*** Block opens ***
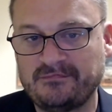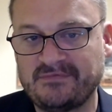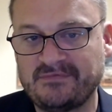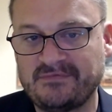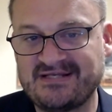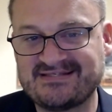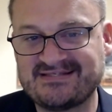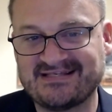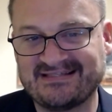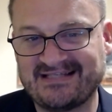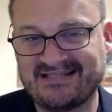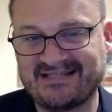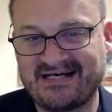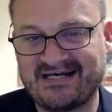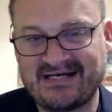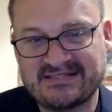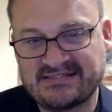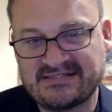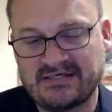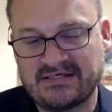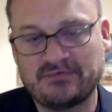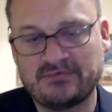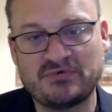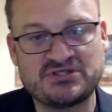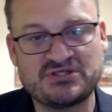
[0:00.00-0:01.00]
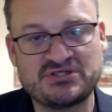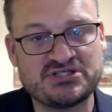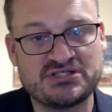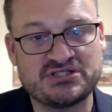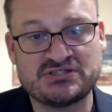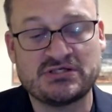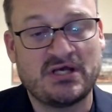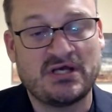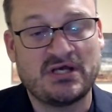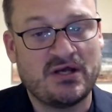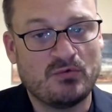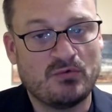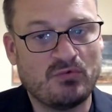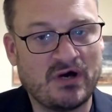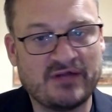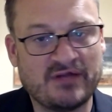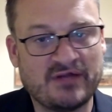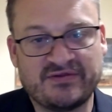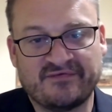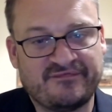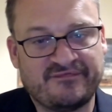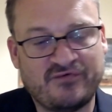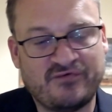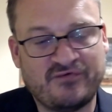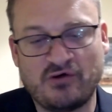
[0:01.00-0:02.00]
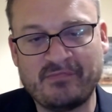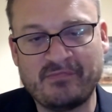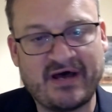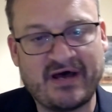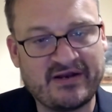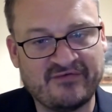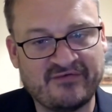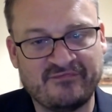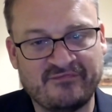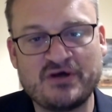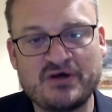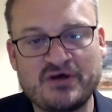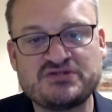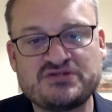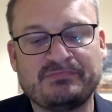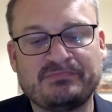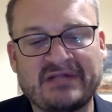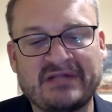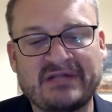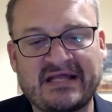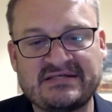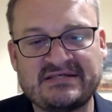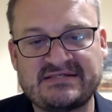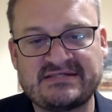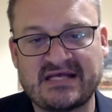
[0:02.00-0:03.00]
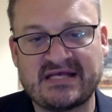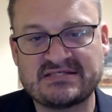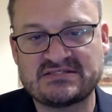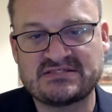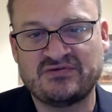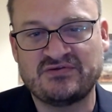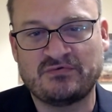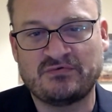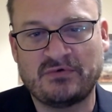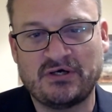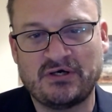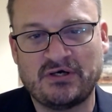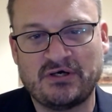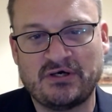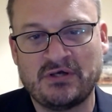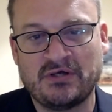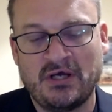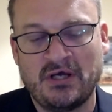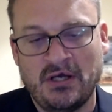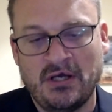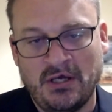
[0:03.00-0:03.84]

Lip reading: It's ELISA, which is the format of most blood tests in the world.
*** Block closes ***
EXERCISE DETAILS: Repeat the listing above verbatim, but exclude the pictures it contains.

RESPONSE TO THE TASK:
[0:00.00-0:01.00]
[0:01.00-0:02.00]
[0:02.00-0:03.00]
[0:03.00-0:03.84]

Lip reading: It's ELISA, which is the format of most blood tests in the world.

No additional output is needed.